[Saved entries]
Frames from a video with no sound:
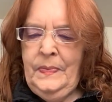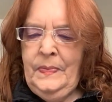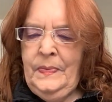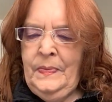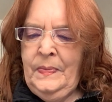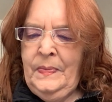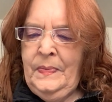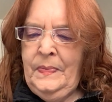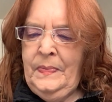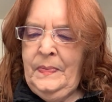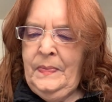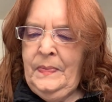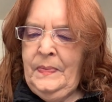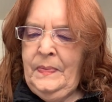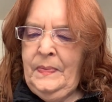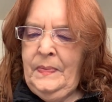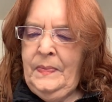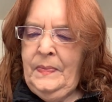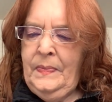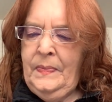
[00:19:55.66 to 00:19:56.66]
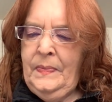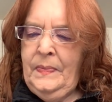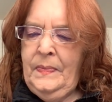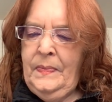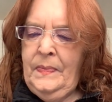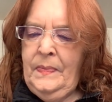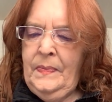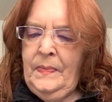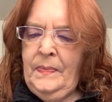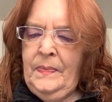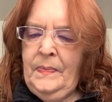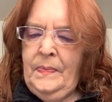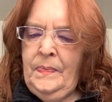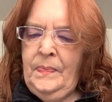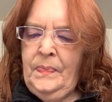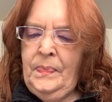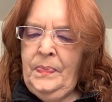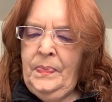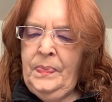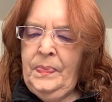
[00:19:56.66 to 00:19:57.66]

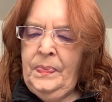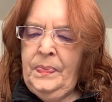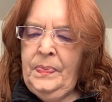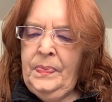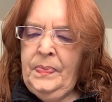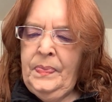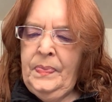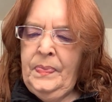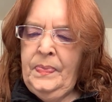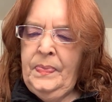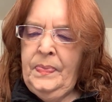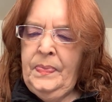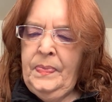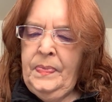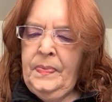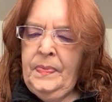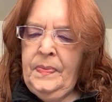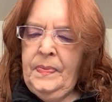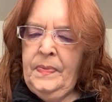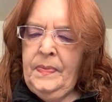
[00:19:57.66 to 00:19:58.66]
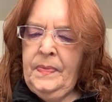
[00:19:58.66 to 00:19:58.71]
[no speech]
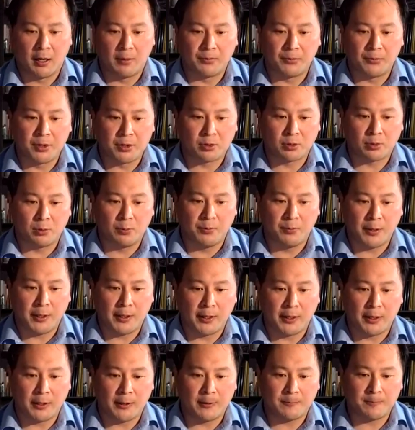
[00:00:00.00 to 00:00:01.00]
This would
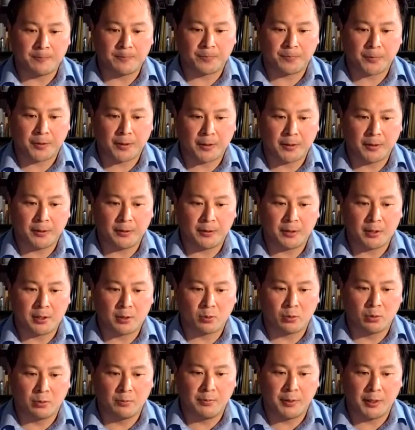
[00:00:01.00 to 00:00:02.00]

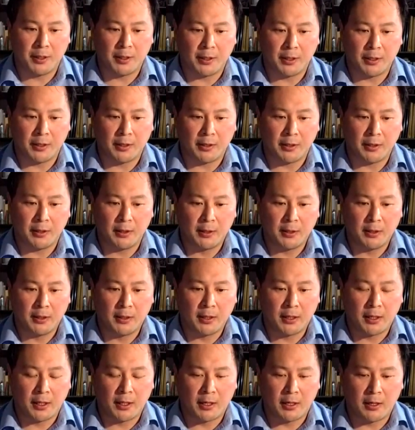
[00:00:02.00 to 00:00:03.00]
be
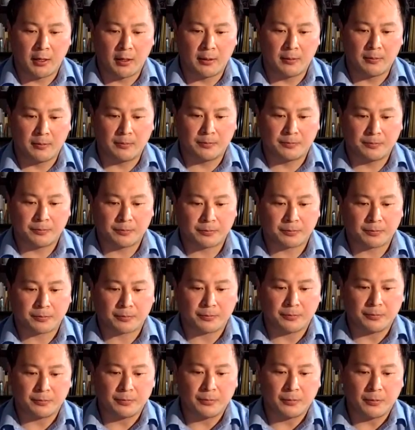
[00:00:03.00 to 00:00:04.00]
um,
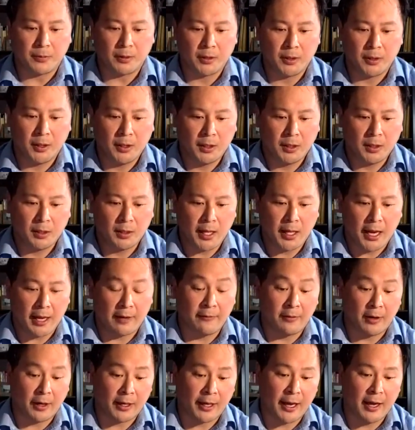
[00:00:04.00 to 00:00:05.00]
at
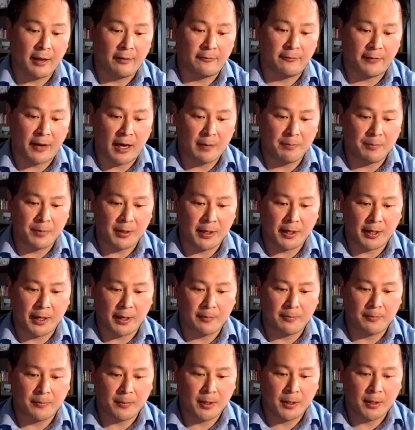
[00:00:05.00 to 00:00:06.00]
again 5
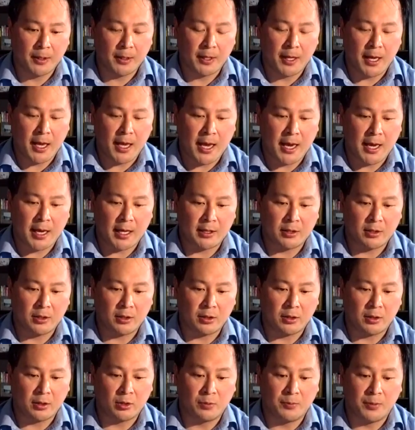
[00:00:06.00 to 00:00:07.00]
p.m. and
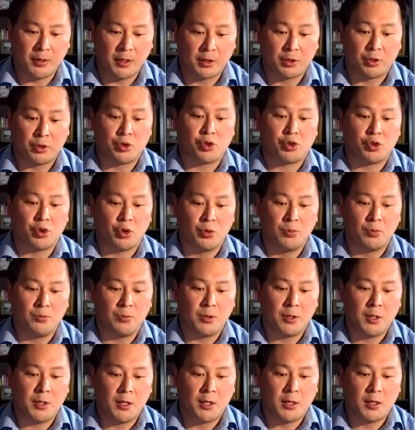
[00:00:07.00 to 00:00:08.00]
it will be on Zoom
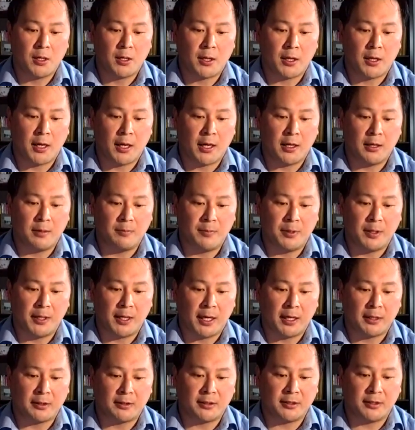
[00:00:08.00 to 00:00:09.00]
at
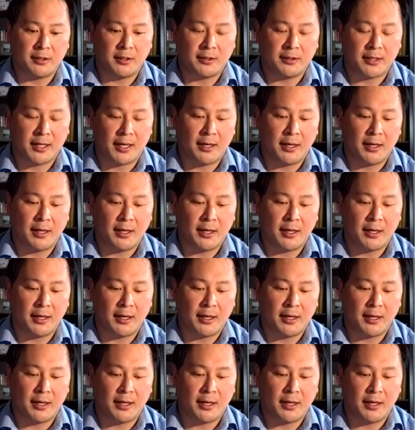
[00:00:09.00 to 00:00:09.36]
bit.ly/APA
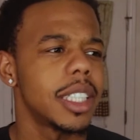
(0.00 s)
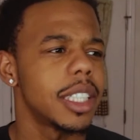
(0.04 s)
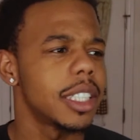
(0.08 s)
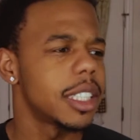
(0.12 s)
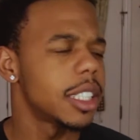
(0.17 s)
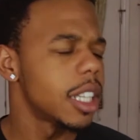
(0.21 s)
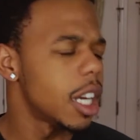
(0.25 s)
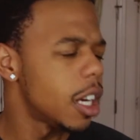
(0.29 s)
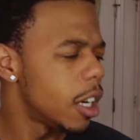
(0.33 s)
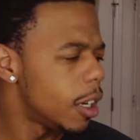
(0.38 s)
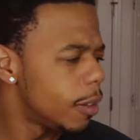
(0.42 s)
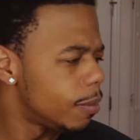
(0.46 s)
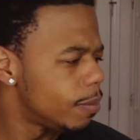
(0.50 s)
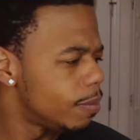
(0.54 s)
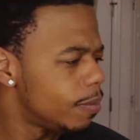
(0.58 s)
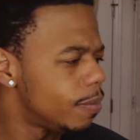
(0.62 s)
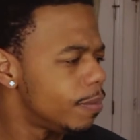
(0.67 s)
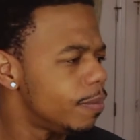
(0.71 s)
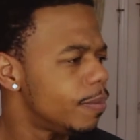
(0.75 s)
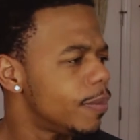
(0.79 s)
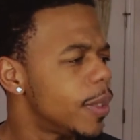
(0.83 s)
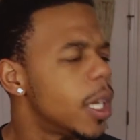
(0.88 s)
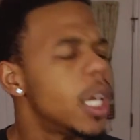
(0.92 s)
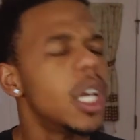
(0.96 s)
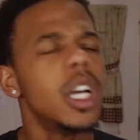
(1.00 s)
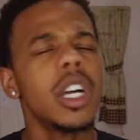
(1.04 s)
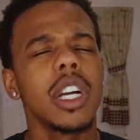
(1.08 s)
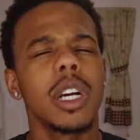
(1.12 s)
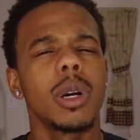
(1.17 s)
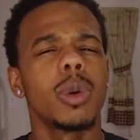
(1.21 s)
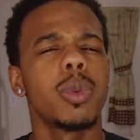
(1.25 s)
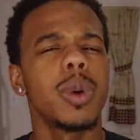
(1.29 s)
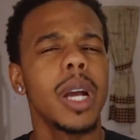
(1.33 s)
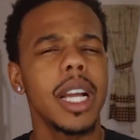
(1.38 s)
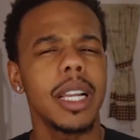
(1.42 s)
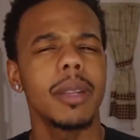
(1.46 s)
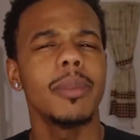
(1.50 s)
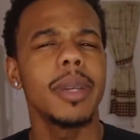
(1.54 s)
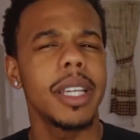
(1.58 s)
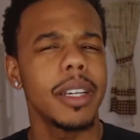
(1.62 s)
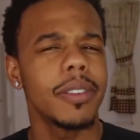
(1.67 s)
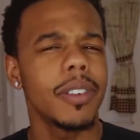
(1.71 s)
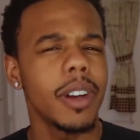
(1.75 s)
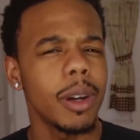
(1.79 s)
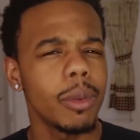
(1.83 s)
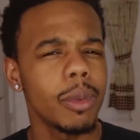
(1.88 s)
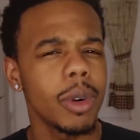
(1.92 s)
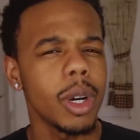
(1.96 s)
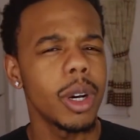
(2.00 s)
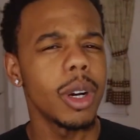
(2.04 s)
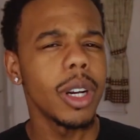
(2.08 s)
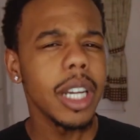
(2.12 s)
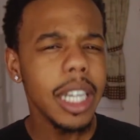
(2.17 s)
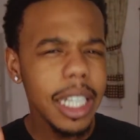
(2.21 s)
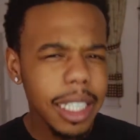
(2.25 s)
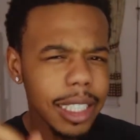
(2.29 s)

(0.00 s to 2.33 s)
is um, correct me if I'm wrong,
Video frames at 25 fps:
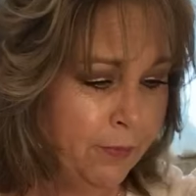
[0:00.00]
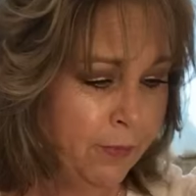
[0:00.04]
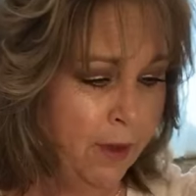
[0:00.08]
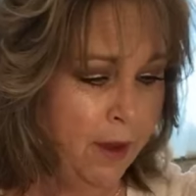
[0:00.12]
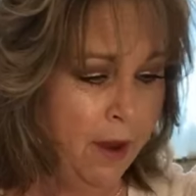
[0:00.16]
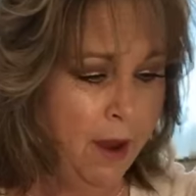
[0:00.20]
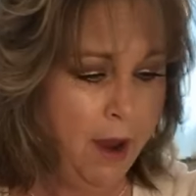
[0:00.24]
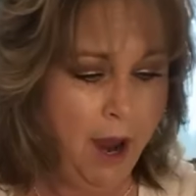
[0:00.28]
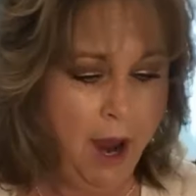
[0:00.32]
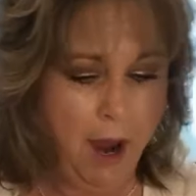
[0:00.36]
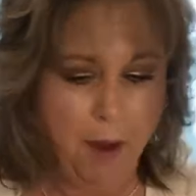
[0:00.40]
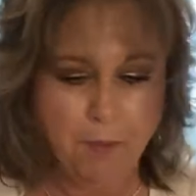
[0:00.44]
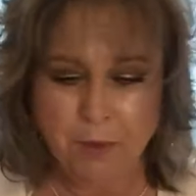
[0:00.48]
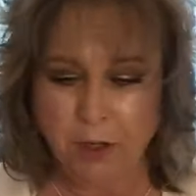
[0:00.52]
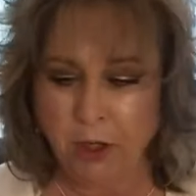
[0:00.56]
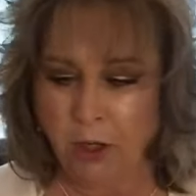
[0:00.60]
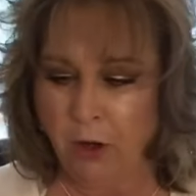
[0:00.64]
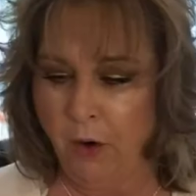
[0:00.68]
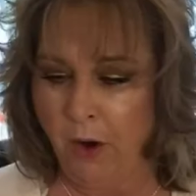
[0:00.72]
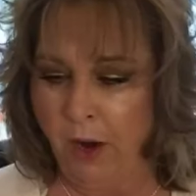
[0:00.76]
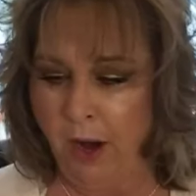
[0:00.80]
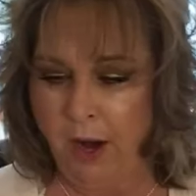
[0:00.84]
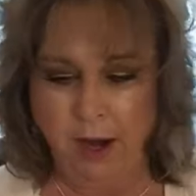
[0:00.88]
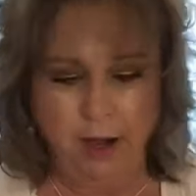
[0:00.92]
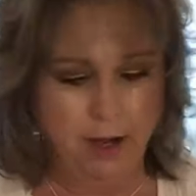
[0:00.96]
I'm going to go
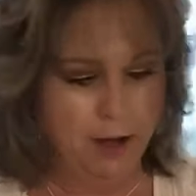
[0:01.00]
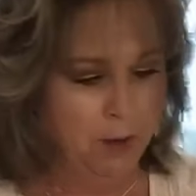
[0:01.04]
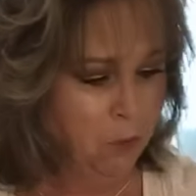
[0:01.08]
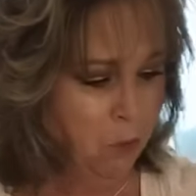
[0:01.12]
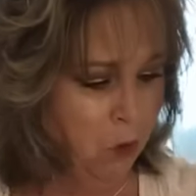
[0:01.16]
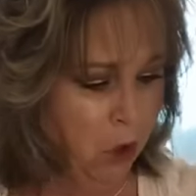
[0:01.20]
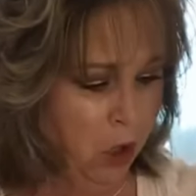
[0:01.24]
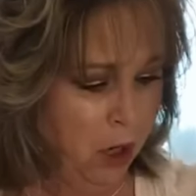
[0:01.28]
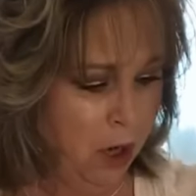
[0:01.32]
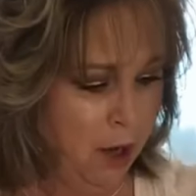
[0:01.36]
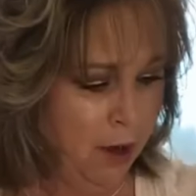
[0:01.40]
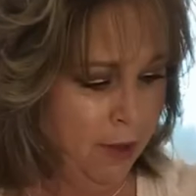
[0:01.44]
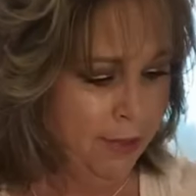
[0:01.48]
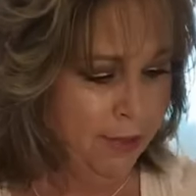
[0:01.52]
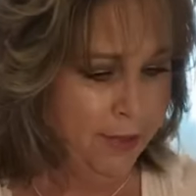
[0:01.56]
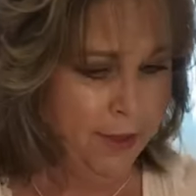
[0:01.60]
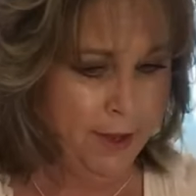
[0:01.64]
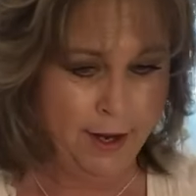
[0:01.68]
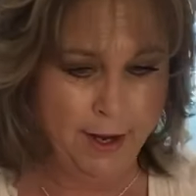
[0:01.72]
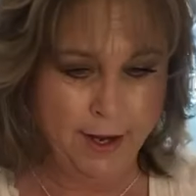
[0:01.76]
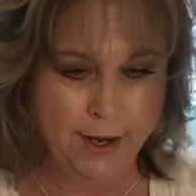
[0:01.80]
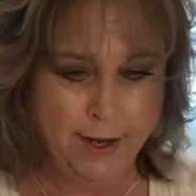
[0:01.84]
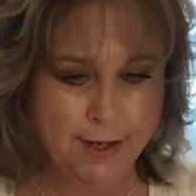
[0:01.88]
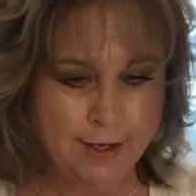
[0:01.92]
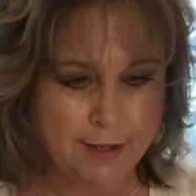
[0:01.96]
ahead and work on
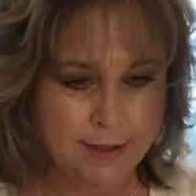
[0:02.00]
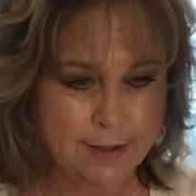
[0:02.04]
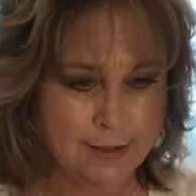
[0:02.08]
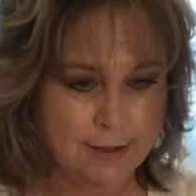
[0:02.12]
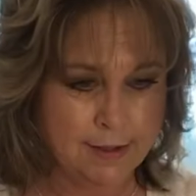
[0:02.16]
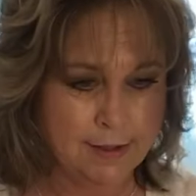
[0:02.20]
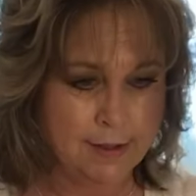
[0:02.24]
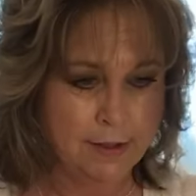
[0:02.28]
this.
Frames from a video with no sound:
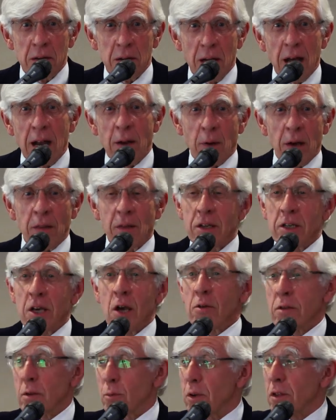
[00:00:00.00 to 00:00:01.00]
Anyway, the
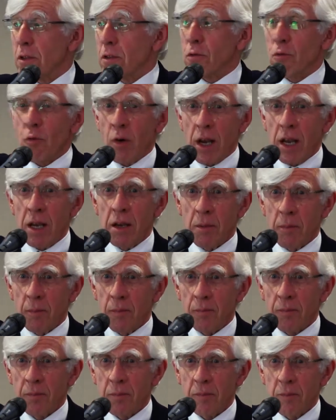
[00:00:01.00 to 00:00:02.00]
total was 3,
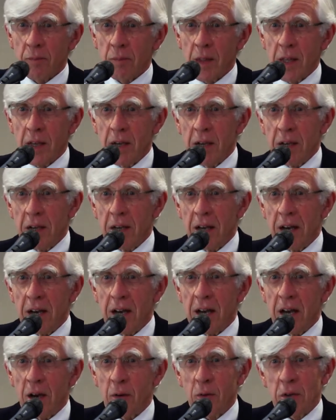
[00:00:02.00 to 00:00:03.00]

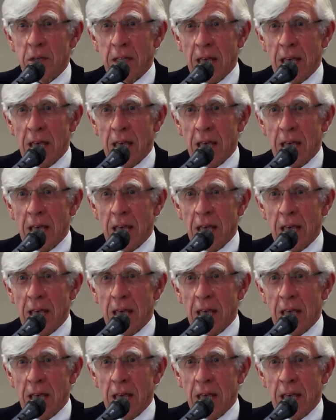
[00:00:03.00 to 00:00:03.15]
which is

__Work to complete__
Pictures stay out, but every record above is to be returned exactly.

__Expected answer__
Frames from a video with no sound:
[00:19:55.66 to 00:19:56.66]
[00:19:56.66 to 00:19:57.66]

[00:19:57.66 to 00:19:58.66]
[00:19:58.66 to 00:19:58.71]
[no speech]
[00:00:00.00 to 00:00:01.00]
This would
[00:00:01.00 to 00:00:02.00]

[00:00:02.00 to 00:00:03.00]
be
[00:00:03.00 to 00:00:04.00]
um,
[00:00:04.00 to 00:00:05.00]
at
[00:00:05.00 to 00:00:06.00]
again 5
[00:00:06.00 to 00:00:07.00]
p.m. and
[00:00:07.00 to 00:00:08.00]
it will be on Zoom
[00:00:08.00 to 00:00:09.00]
at
[00:00:09.00 to 00:00:09.36]
bit.ly/APA
(0.00 s)
(0.04 s)
(0.08 s)
(0.12 s)
(0.17 s)
(0.21 s)
(0.25 s)
(0.29 s)
(0.33 s)
(0.38 s)
(0.42 s)
(0.46 s)
(0.50 s)
(0.54 s)
(0.58 s)
(0.62 s)
(0.67 s)
(0.71 s)
(0.75 s)
(0.79 s)
(0.83 s)
(0.88 s)
(0.92 s)
(0.96 s)
(1.00 s)
(1.04 s)
(1.08 s)
(1.12 s)
(1.17 s)
(1.21 s)
(1.25 s)
(1.29 s)
(1.33 s)
(1.38 s)
(1.42 s)
(1.46 s)
(1.50 s)
(1.54 s)
(1.58 s)
(1.62 s)
(1.67 s)
(1.71 s)
(1.75 s)
(1.79 s)
(1.83 s)
(1.88 s)
(1.92 s)
(1.96 s)
(2.00 s)
(2.04 s)
(2.08 s)
(2.12 s)
(2.17 s)
(2.21 s)
(2.25 s)
(2.29 s)

(0.00 s to 2.33 s)
is um, correct me if I'm wrong,
Video frames at 25 fps:
[0:00.00]
[0:00.04]
[0:00.08]
[0:00.12]
[0:00.16]
[0:00.20]
[0:00.24]
[0:00.28]
[0:00.32]
[0:00.36]
[0:00.40]
[0:00.44]
[0:00.48]
[0:00.52]
[0:00.56]
[0:00.60]
[0:00.64]
[0:00.68]
[0:00.72]
[0:00.76]
[0:00.80]
[0:00.84]
[0:00.88]
[0:00.92]
[0:00.96]
I'm going to go
[0:01.00]
[0:01.04]
[0:01.08]
[0:01.12]
[0:01.16]
[0:01.20]
[0:01.24]
[0:01.28]
[0:01.32]
[0:01.36]
[0:01.40]
[0:01.44]
[0:01.48]
[0:01.52]
[0:01.56]
[0:01.60]
[0:01.64]
[0:01.68]
[0:01.72]
[0:01.76]
[0:01.80]
[0:01.84]
[0:01.88]
[0:01.92]
[0:01.96]
ahead and work on
[0:02.00]
[0:02.04]
[0:02.08]
[0:02.12]
[0:02.16]
[0:02.20]
[0:02.24]
[0:02.28]
this.
Frames from a video with no sound:
[00:00:00.00 to 00:00:01.00]
Anyway, the
[00:00:01.00 to 00:00:02.00]
total was 3,
[00:00:02.00 to 00:00:03.00]

[00:00:03.00 to 00:00:03.15]
which is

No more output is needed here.